DATASET Block Start

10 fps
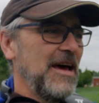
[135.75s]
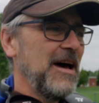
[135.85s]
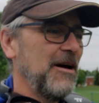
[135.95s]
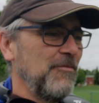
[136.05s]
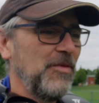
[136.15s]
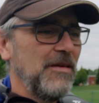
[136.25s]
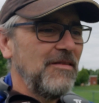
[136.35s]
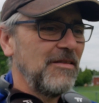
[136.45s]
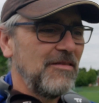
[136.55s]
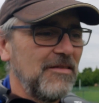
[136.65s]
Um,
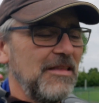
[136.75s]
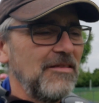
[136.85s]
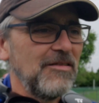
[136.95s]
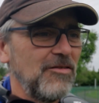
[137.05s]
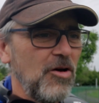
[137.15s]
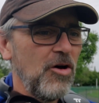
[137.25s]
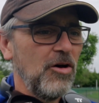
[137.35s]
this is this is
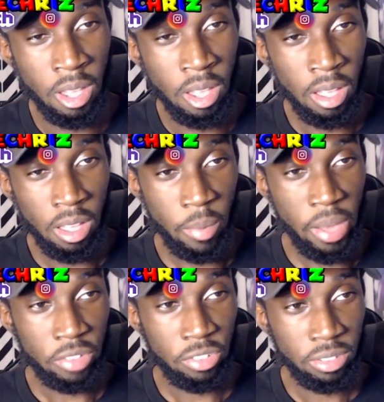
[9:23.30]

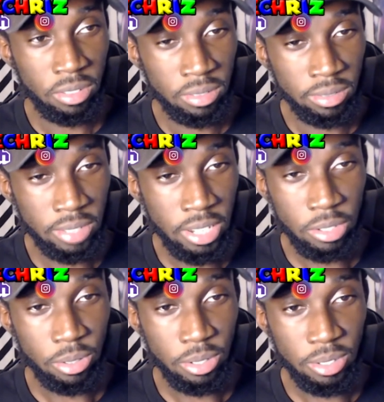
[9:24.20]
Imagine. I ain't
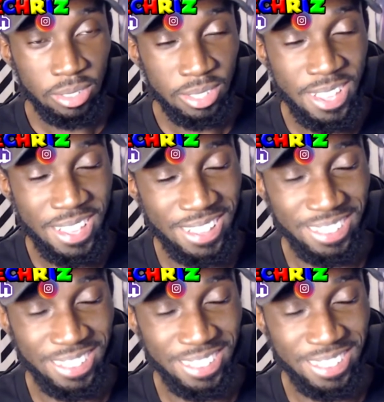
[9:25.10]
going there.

DATASET Block End
DATASET Block Start

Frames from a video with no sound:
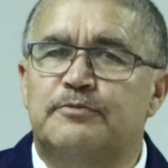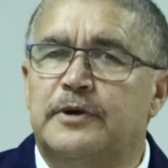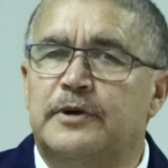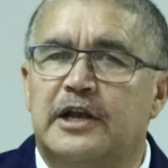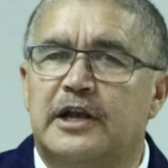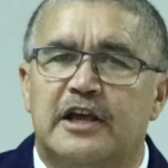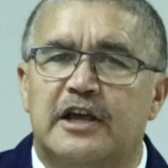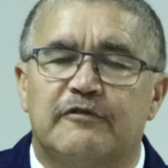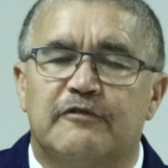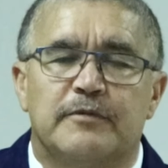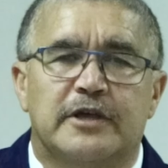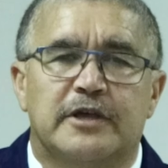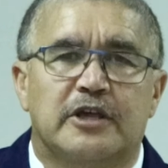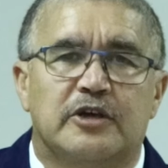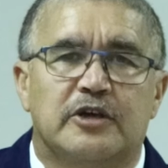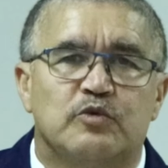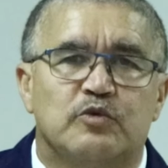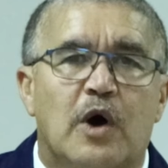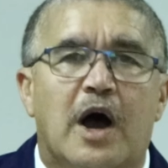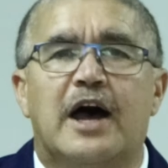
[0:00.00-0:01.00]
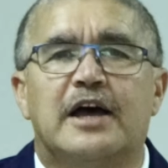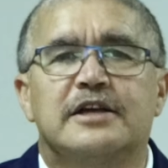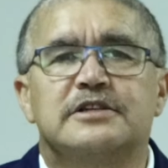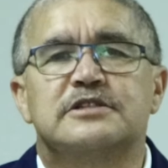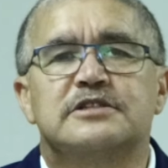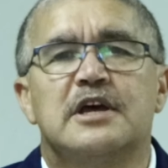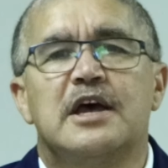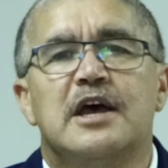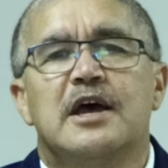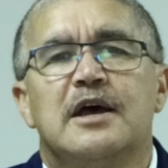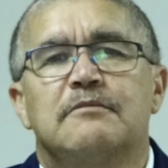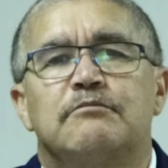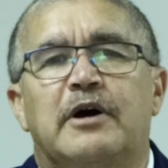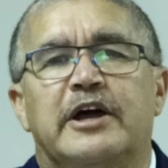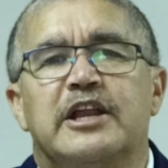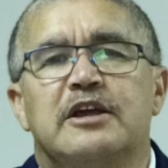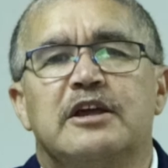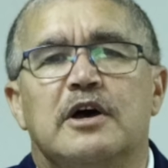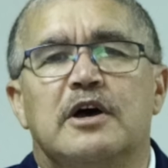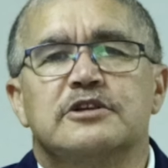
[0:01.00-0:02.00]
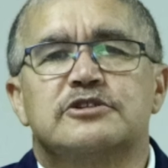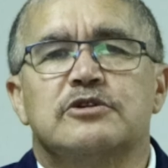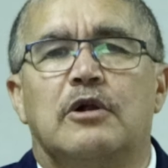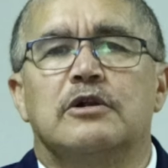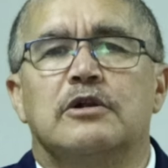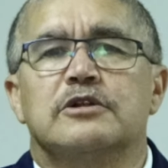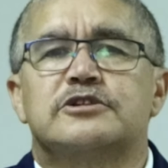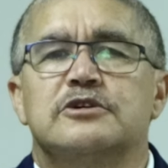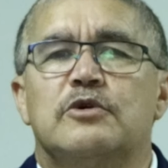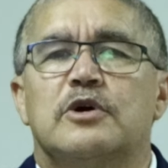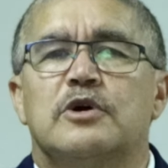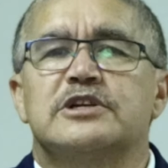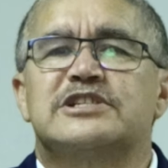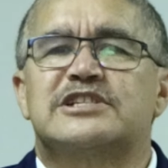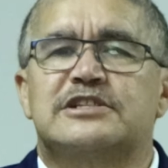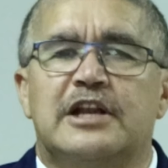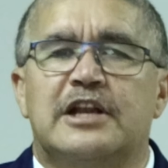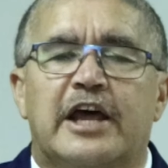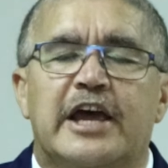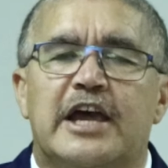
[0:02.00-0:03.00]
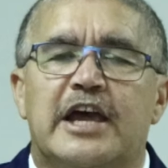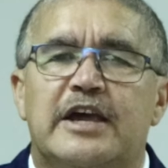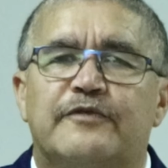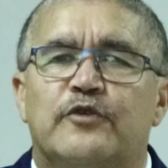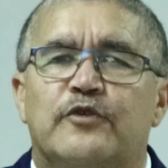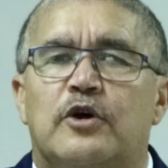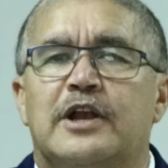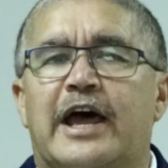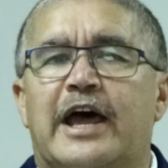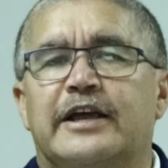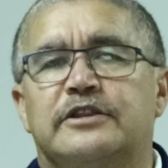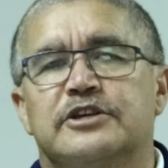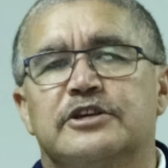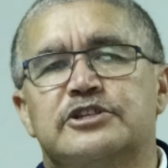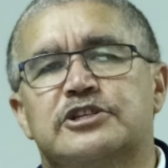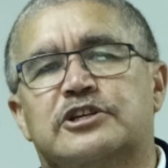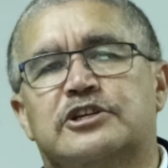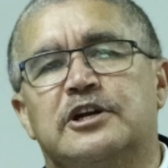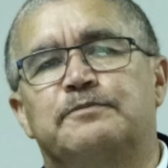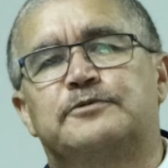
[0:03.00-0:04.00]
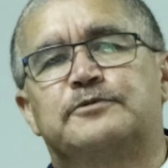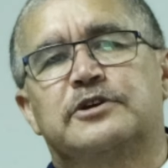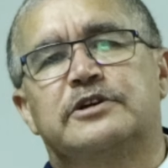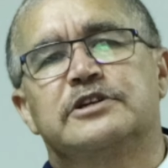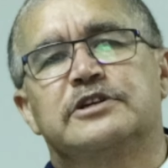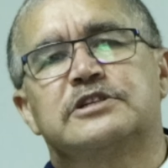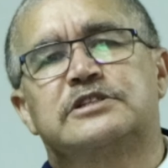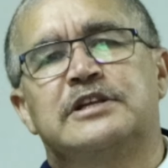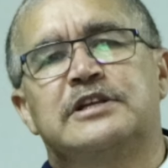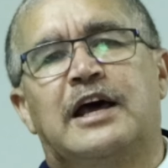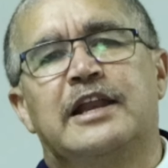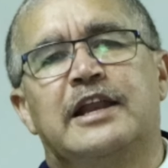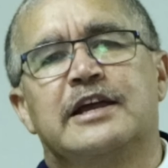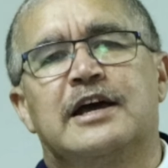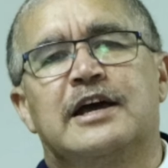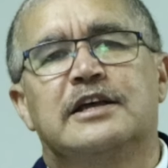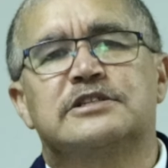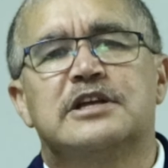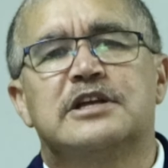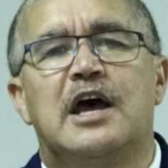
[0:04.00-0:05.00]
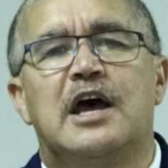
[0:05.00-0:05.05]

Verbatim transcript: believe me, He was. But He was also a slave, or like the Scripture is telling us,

DATASET Block End
DATASET Block Start

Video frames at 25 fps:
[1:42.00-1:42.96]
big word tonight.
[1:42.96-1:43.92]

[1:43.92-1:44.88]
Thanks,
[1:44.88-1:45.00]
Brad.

DATASET Block End

*TASK REQUIREMENTS*
Return, exactly as they stand, the lines above from the one with "[0:03.00-0:04.00]" to the one with "Verbatim transcript: believe", omitting any pictures among them.

*OUTPUT*
[0:03.00-0:04.00]
[0:04.00-0:05.00]
[0:05.00-0:05.05]

Verbatim transcript: believe me, He was. But He was also a slave, or like the Scripture is telling us,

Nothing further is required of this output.